- **ASSIGNMENT**
Could you repeat exactly the lines from the one containing "Frames from a" through the last line of the records, with no pictures?

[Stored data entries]
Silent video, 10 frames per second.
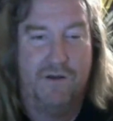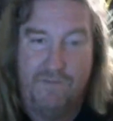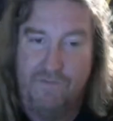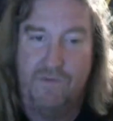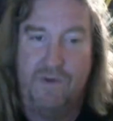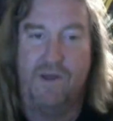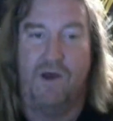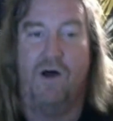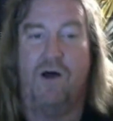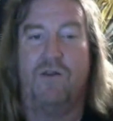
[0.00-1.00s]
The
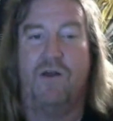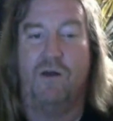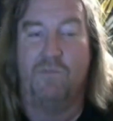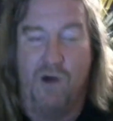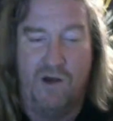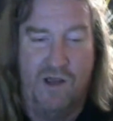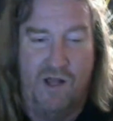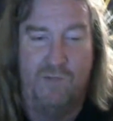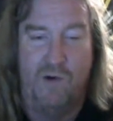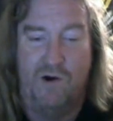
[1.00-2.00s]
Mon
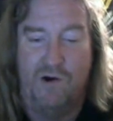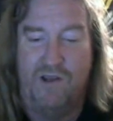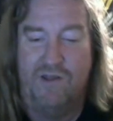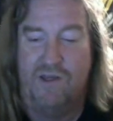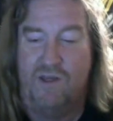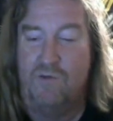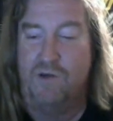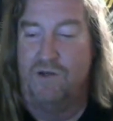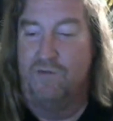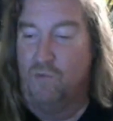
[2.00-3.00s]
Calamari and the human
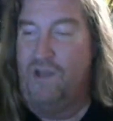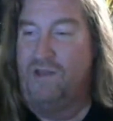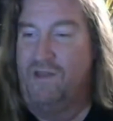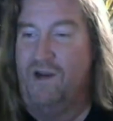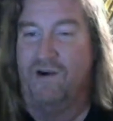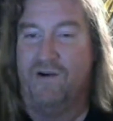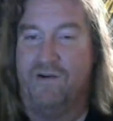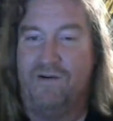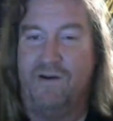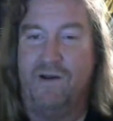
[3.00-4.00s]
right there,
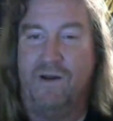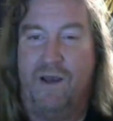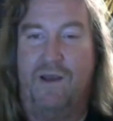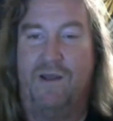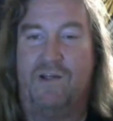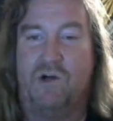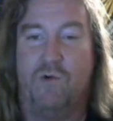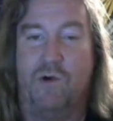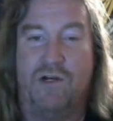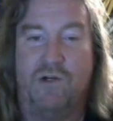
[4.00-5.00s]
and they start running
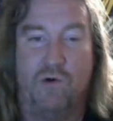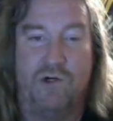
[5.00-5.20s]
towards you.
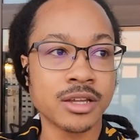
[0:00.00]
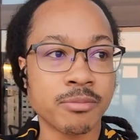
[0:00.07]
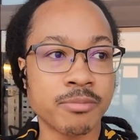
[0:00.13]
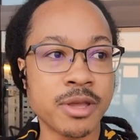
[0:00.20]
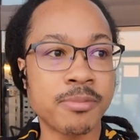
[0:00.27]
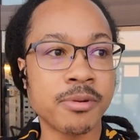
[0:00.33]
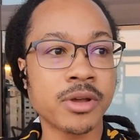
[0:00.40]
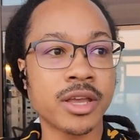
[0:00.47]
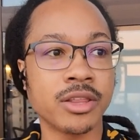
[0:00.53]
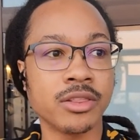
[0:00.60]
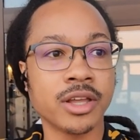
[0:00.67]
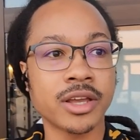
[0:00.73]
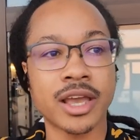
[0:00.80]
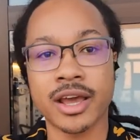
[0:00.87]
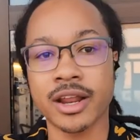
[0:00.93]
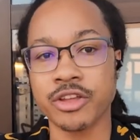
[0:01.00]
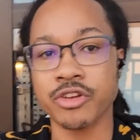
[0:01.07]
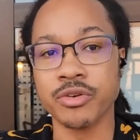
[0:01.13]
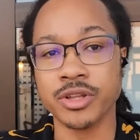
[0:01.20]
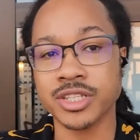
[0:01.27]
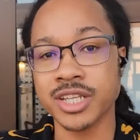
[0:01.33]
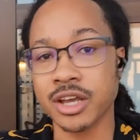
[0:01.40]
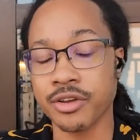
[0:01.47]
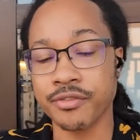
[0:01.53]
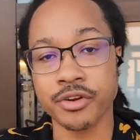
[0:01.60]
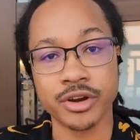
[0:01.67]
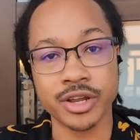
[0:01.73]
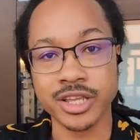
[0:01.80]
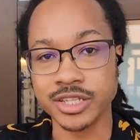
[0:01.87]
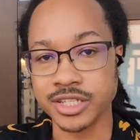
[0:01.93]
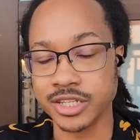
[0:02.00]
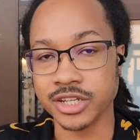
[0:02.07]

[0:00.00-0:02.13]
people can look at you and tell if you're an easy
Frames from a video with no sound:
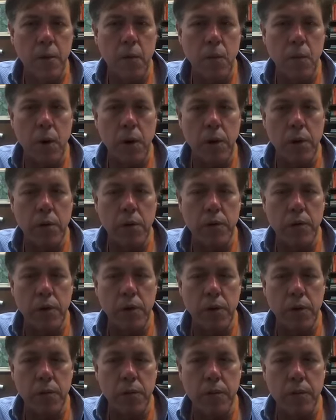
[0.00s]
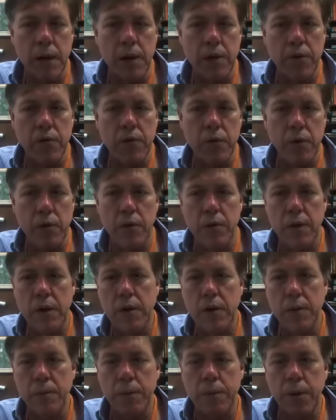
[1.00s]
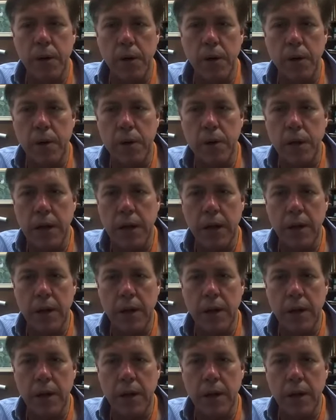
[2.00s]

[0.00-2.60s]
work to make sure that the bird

- **RESPONSE TO THE TASK**
Frames from a video with no sound:
[0.00s]
[1.00s]
[2.00s]

[0.00-2.60s]
work to make sure that the bird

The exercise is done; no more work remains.